She might have married a multibillionaire, but their love started in a garage.
Until recently, Google co-founder Sergey Brin was one of this country's youngest and richest bachelors. But earlier this month, in an extremely private and secretive ceremony, he tied the knot.
And where did this mogul of Silicon Valley find his bride?
At a black-tie fundraiser? While shopping for a new luxury sports car?
Nope, not even close.
Flashback to the days when Google was not a household name or even really a presence on the Web.
Back then, in 1998, when Brin and co-founder Larry Page decided to incorporate Google, they moved the company out of its Stanford University housing and found new office space in a garage in nearby Menlo Park, Calif.
For Brin, who is now worth an estimated $14 billion to $16.6 billion, that change of location also led to love.
The story, as it has been retold several times in the press, goes like this: The Google co-founders leased a garage at the home of Susan Wojcicki, who subsequently introduced Brin to her sister, Anne Wojcicki, his future bride. (Susan now works as a Google vice president.)

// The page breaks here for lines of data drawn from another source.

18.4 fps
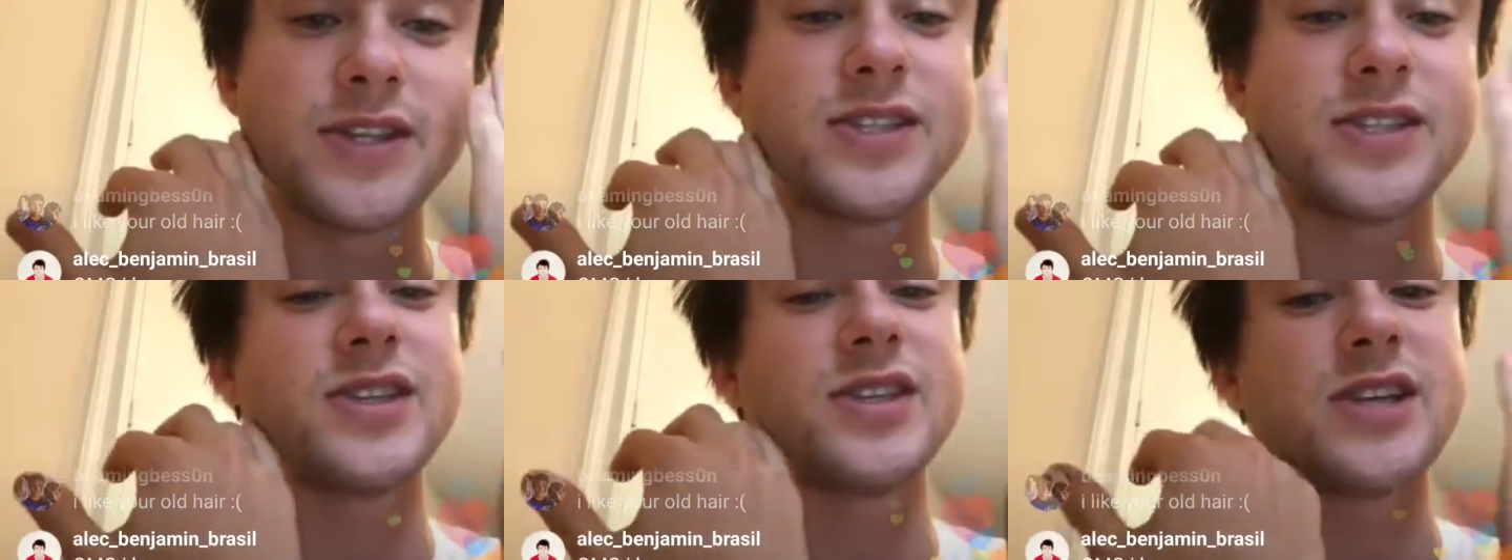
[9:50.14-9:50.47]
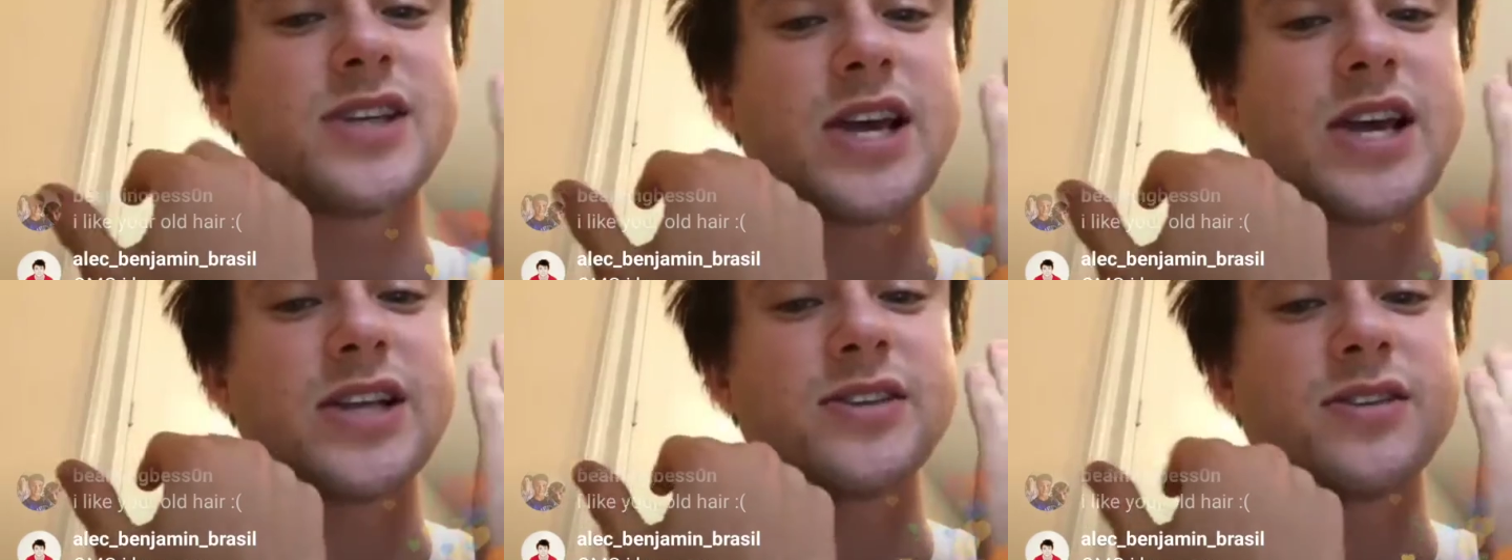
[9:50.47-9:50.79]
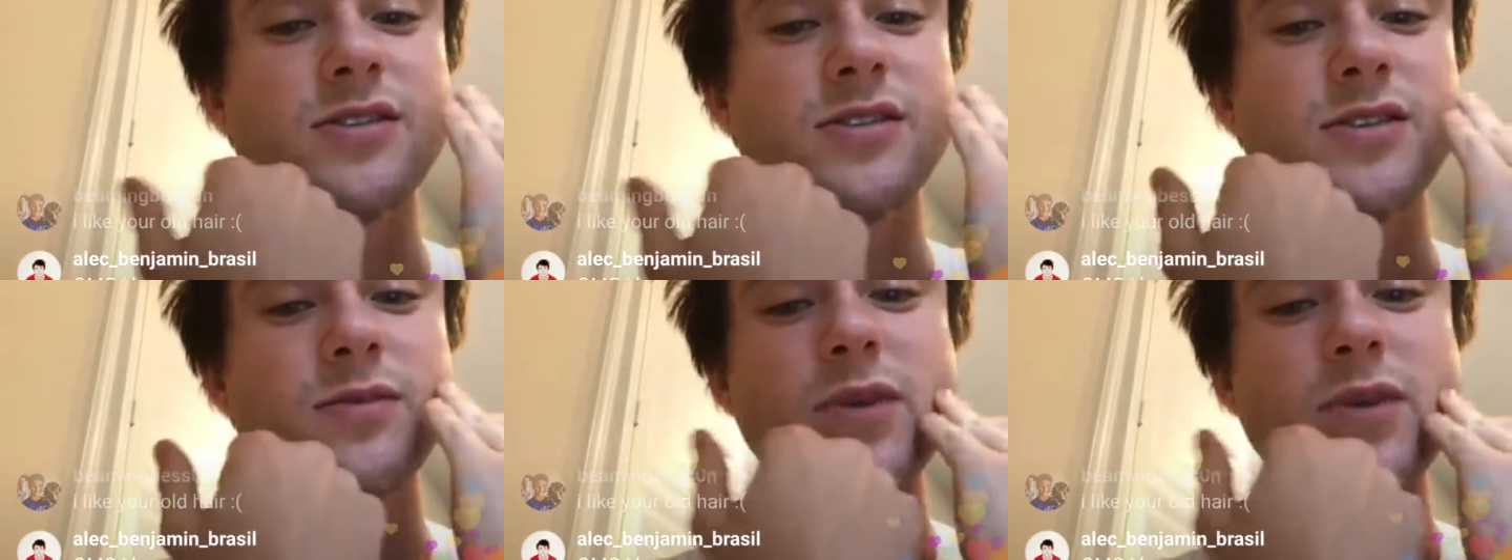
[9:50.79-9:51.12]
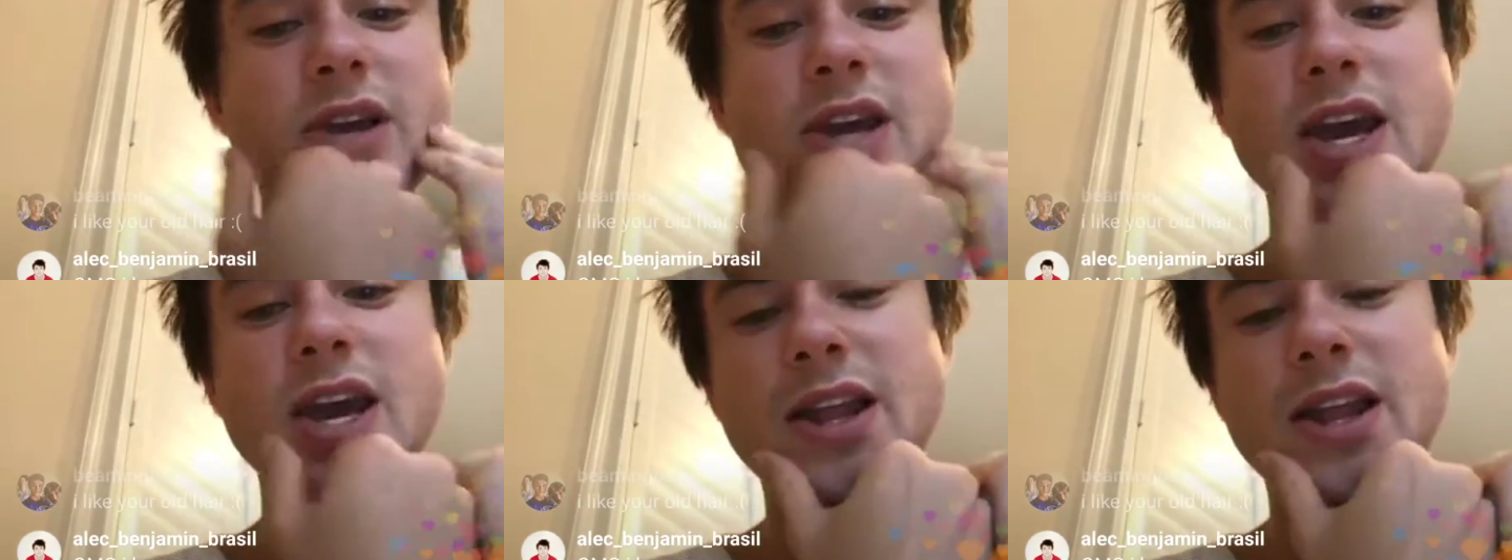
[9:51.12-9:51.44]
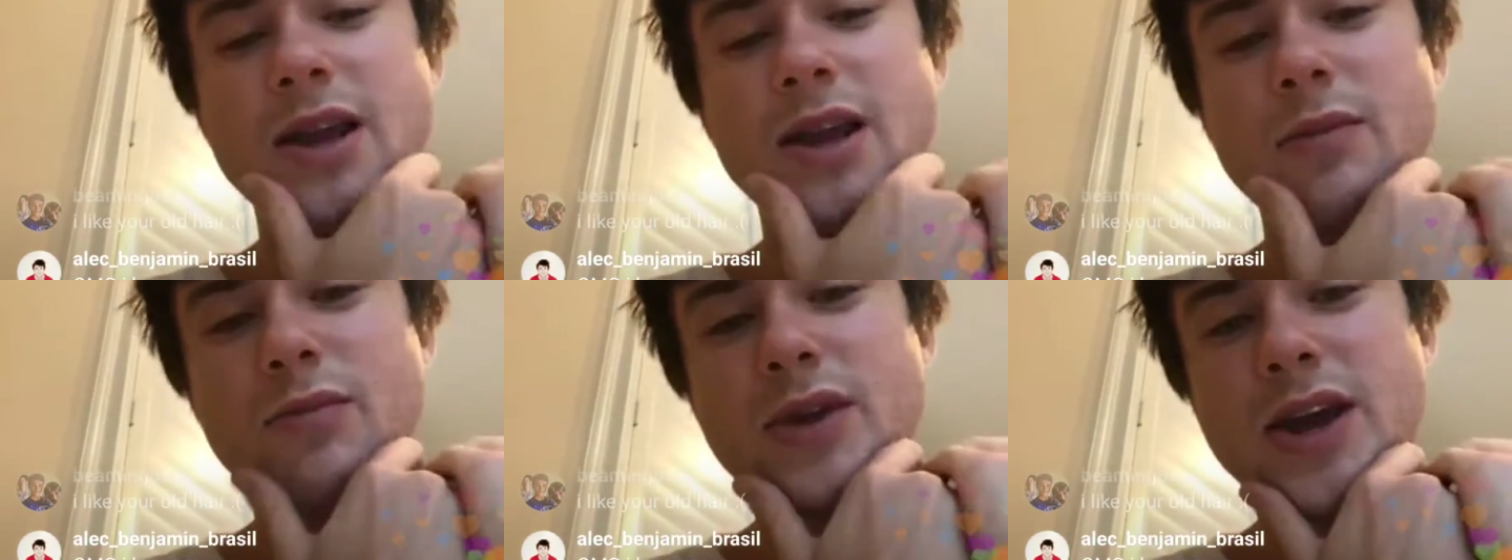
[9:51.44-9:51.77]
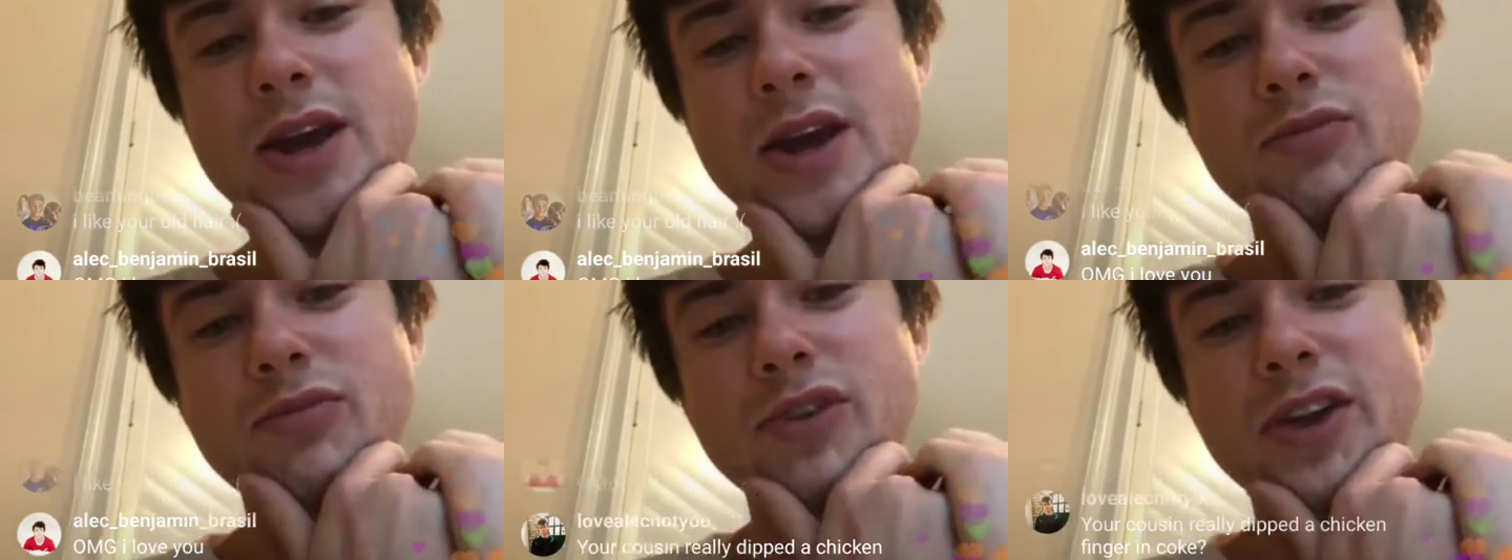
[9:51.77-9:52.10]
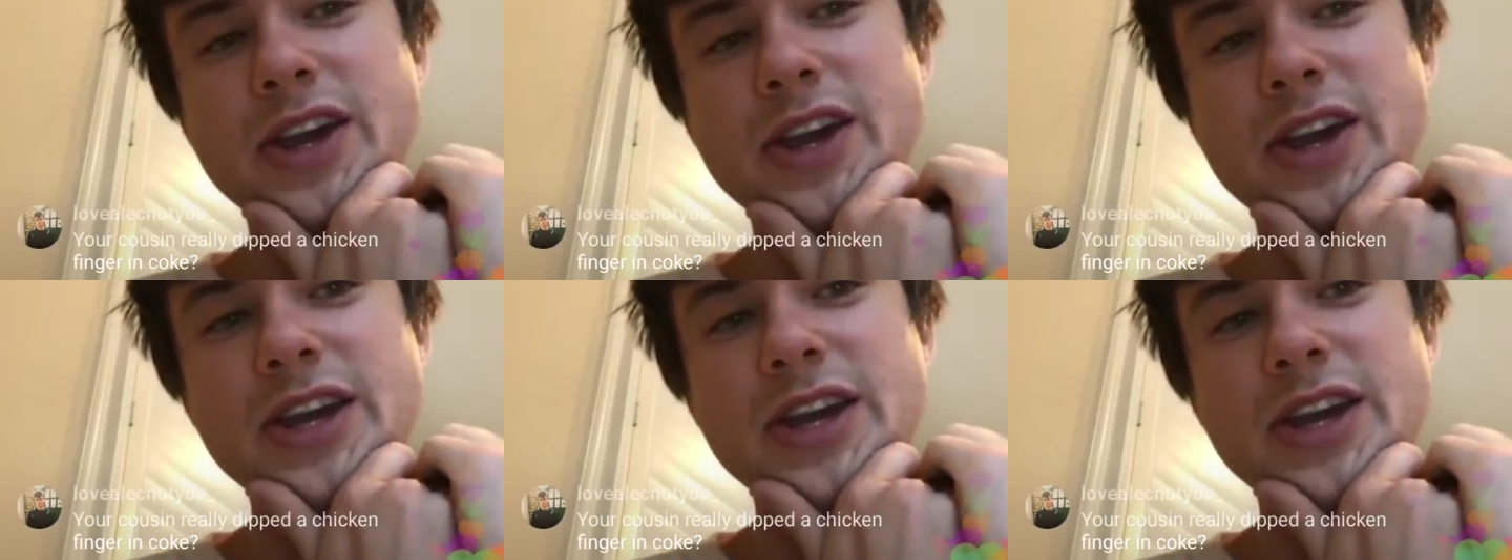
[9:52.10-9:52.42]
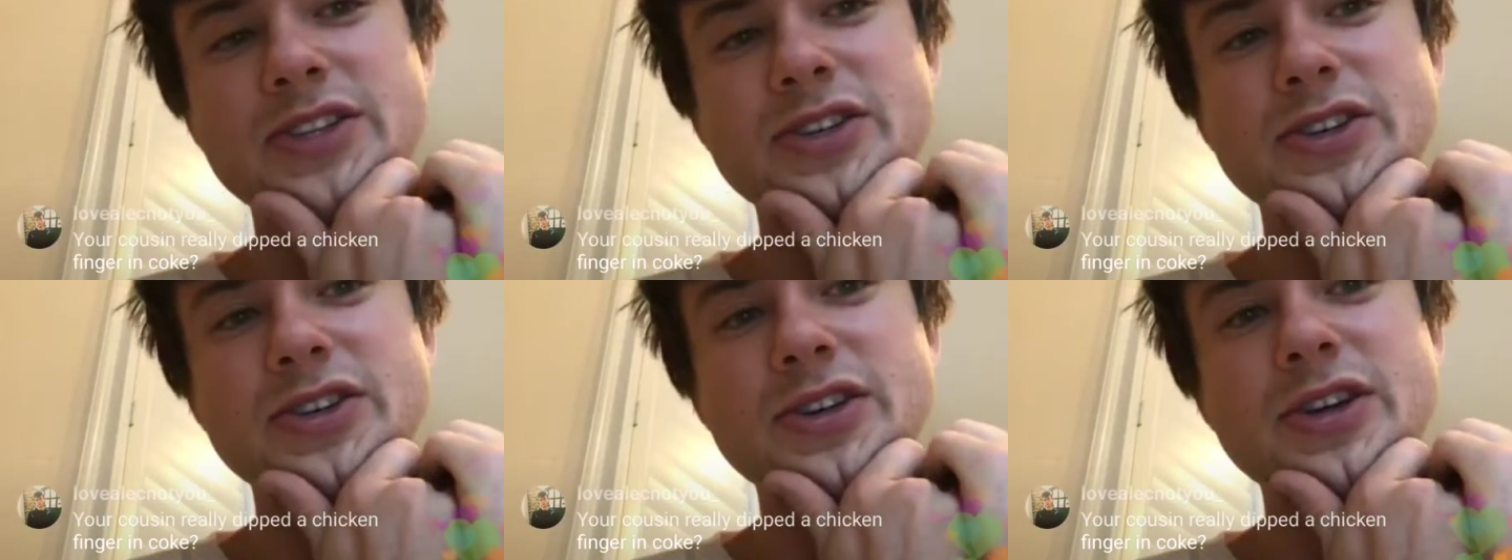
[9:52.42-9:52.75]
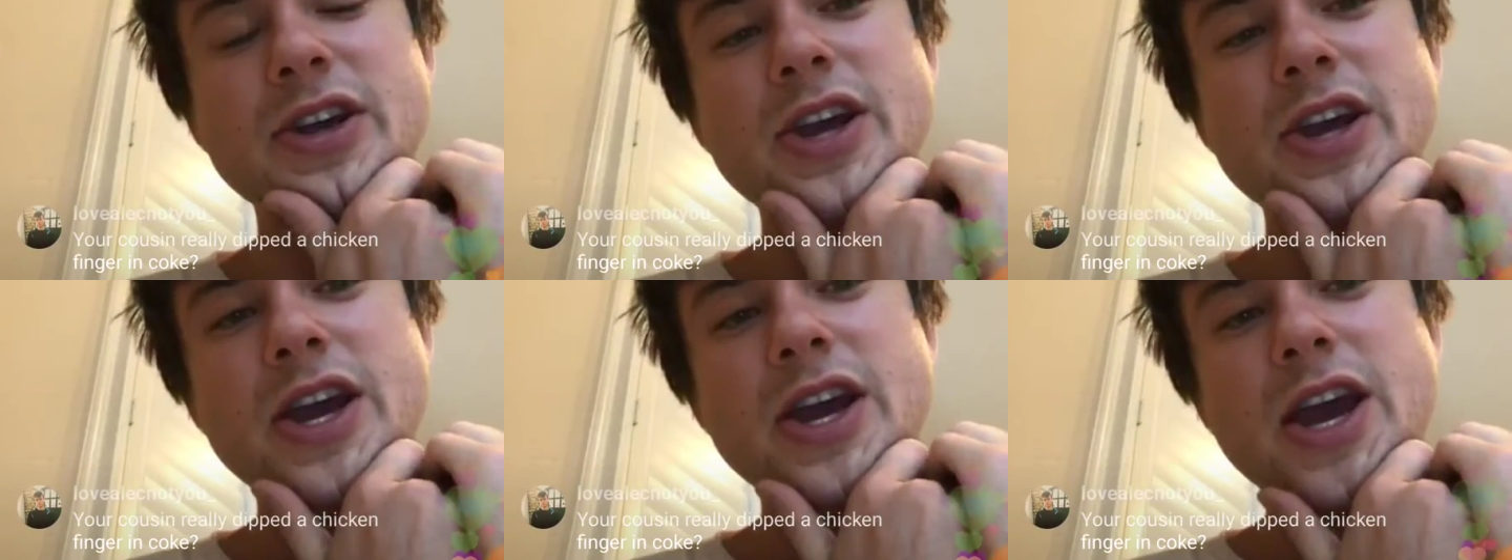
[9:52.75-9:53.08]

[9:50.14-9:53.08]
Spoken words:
this is a sad song, but he had brain cancer.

Earlier this month, the couple got married in the Bahamas.
And soon after, Google invested $3.9 million in Anne Wojcicki's startup company.

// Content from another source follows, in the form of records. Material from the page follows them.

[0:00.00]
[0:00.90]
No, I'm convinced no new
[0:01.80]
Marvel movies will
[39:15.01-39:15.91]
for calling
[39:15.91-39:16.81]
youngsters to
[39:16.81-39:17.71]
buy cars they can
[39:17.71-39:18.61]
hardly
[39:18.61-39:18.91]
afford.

The San Jose Mercury News called the wedding "so hush-hush that word didn't leak out for more than a week."
Guests were brought to the Caribbean on a private Boeing 767 owned by Brin and Page, but they were not told their destination, according to the Mercury News.
The couple got married on a sandbar off a secluded island. Most guests took a boat to the sandbar, but the couple, both 33 years old, swam to the ceremony. She wore a white bathing suit. His was black.

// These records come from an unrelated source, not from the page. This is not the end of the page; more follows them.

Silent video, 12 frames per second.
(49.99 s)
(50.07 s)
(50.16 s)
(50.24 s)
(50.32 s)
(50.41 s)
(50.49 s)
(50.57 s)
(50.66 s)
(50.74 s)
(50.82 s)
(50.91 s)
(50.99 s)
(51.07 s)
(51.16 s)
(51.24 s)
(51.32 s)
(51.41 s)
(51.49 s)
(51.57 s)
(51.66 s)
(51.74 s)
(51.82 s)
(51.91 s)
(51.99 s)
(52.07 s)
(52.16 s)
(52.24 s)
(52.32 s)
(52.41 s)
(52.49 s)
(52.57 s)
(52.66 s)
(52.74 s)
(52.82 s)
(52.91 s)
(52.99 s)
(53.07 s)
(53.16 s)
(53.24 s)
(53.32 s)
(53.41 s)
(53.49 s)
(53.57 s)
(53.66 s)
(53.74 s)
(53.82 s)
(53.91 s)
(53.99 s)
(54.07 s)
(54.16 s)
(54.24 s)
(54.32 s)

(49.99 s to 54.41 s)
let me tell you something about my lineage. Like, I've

Wojcicki is a graduate of Yale University, where she got a degree in biology. She spent 10 years working in health care investing, according to her company profile.
Her father, Stanley Wojcicki, is chairman of Stanford's physics department, and her mother, Esther, teaches journalism at an area high school.
In a recent filing with the Securities and Exchange Commission, Google disclosed a $3.9 million investment in Wojcicki's company, 23andMe. Brin has personally loaned the company $2.6 million, which was repaid as part of Google's investment.
The disclosure was also the first official confirmation of the marriage.
The 23andMe Web site says the company will use DNA to bring "you personal insight into ancestry, genealogy and inherited traits."